Let’s take a simple question which should have a straightforward answer:
Can you balance the efficiencies obtained in one market against the restrictions of competition caused in a different market?
–When this question first arose before EU Courts it was made it pretty clear that any positive effect should naturally have to be considered, regardless of the relevant market in which it occurs:
“For the purposes of examining the merits of the Commission’s findings as to the various requirements of Article [101(3)] of the Treaty (…) regard should naturally be had to the advantages arising from the agreement in question, not only for the relevant market (…) but also, in appropriate cases, for every other market on which the agreement in question might have beneficial effects, and even, in a more general sense, for any service the quality or efficiency of which might be improved by the existence of that agreement” (Case T-86/95, Compagnie Générale Maritime and others, [2002] ECR II-1011, paragraphs 343 to 345).

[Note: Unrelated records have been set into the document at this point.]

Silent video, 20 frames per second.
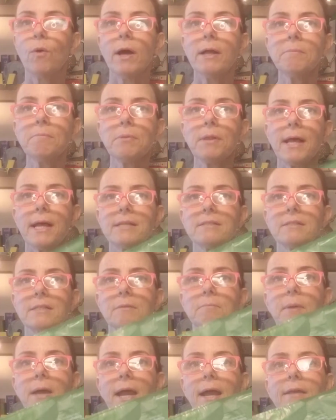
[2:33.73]
one
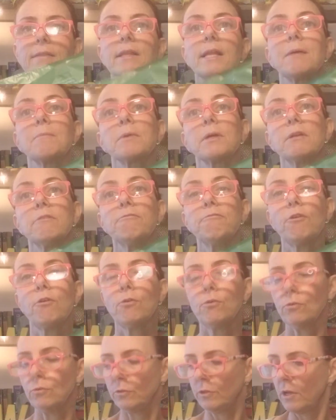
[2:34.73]
plastic bag that I'm going to
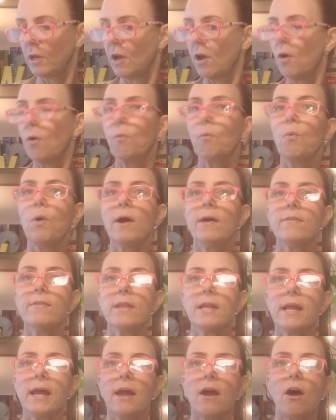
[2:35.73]
fold, one
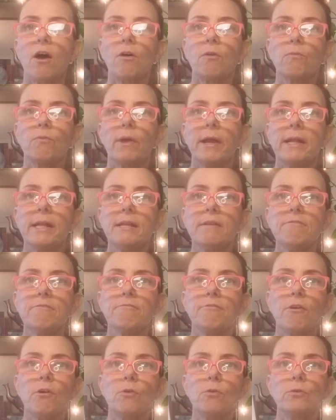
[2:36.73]
that I already
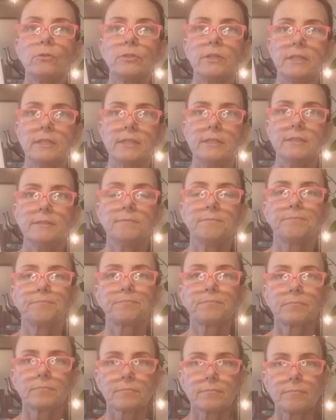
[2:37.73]
folded.
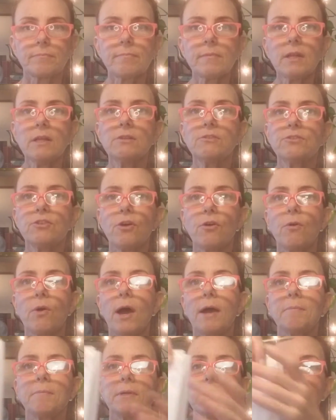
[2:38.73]
So
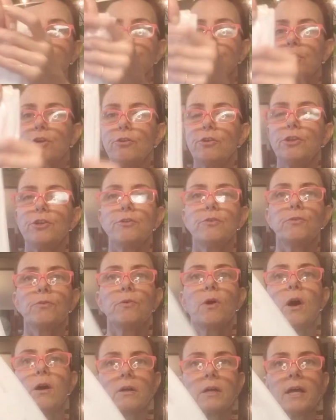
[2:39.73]
I'm going to show
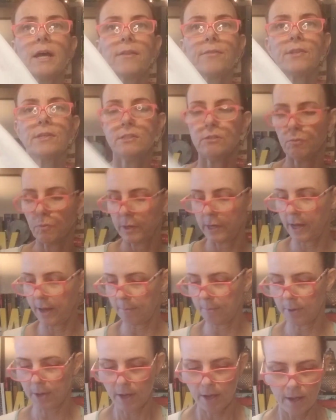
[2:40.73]
you, I'll cut this one
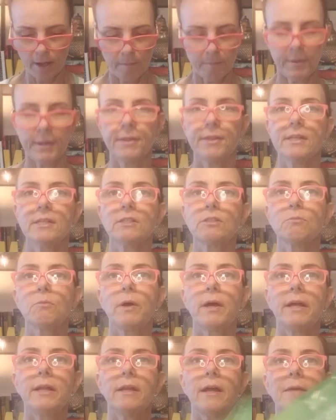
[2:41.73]
up, but this
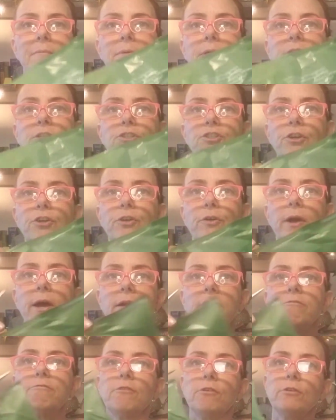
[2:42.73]
one I'm going to show you how
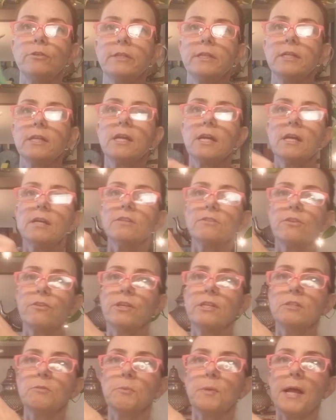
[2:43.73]
to fold it. So
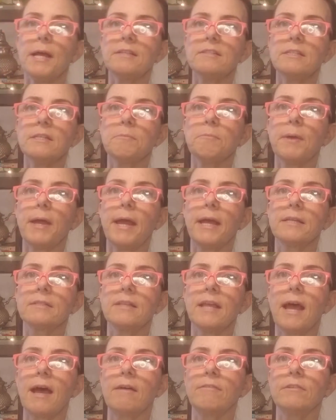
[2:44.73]
these plastic
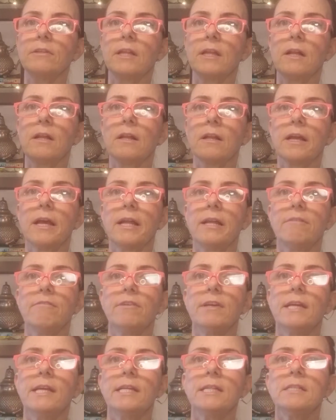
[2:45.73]
bags have a little kind
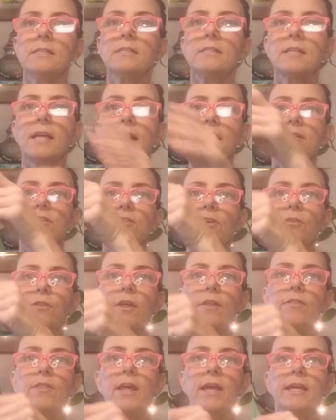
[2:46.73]
of inset so
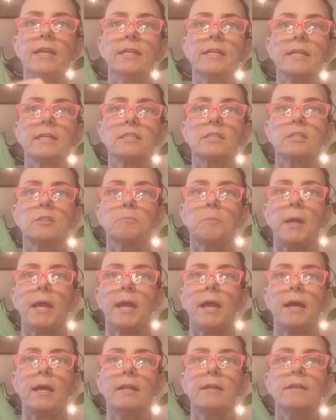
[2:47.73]
that they can
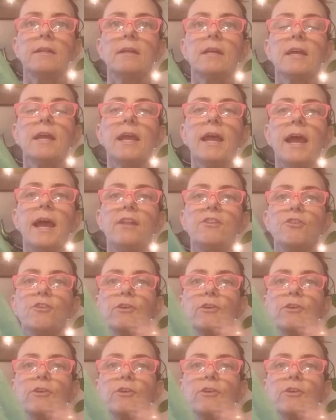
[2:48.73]
expand, and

Sounds pretty unequivocal, right? Well, again, keep on reading….
– Then came the Guidelines on 81(3) and ruined it. Para. 43 of the Guidelines states that “[n]egative effects on consumers in one geographic market or product market cannot normally be balanced against and compensated by positive effects for consumers in another unrelated geographic market or product market. However, where two markets are related, efficiencies achieved on separate markets can be taken into account provided that the group of consumers affected by the restriction and benefiting from the efficiency gains are substantially the same”. In other words, they said precisely the contrary to what the case law said. And, cunningly enough, the Commission did so citing in its support the very same case law that it was departing from (not that EU Courts haven’t occasionally done the same regarding their own case-law…) Indeed, the footnote (57) accompanying this paragraph refers to Compagnie Générale Maritime (quoted above) but adds a long explanation aimed at confining the Court’s ruling to the very specific situation at issue in that Judgment, in which the group of consumers affected by the restriction and the efficiencies is said to have been the same. Read it for a good example of manipulation a lawyer-like interpretation of the case law.
– This very same issue returned to the EU Courts in the post-guidelines era with the Mastercard case. And instead of correcting the Guidelines’ intendedly wrong interpretation of the earlier case law, the Courts endorsed it, and I’m not sure that they did so consciously.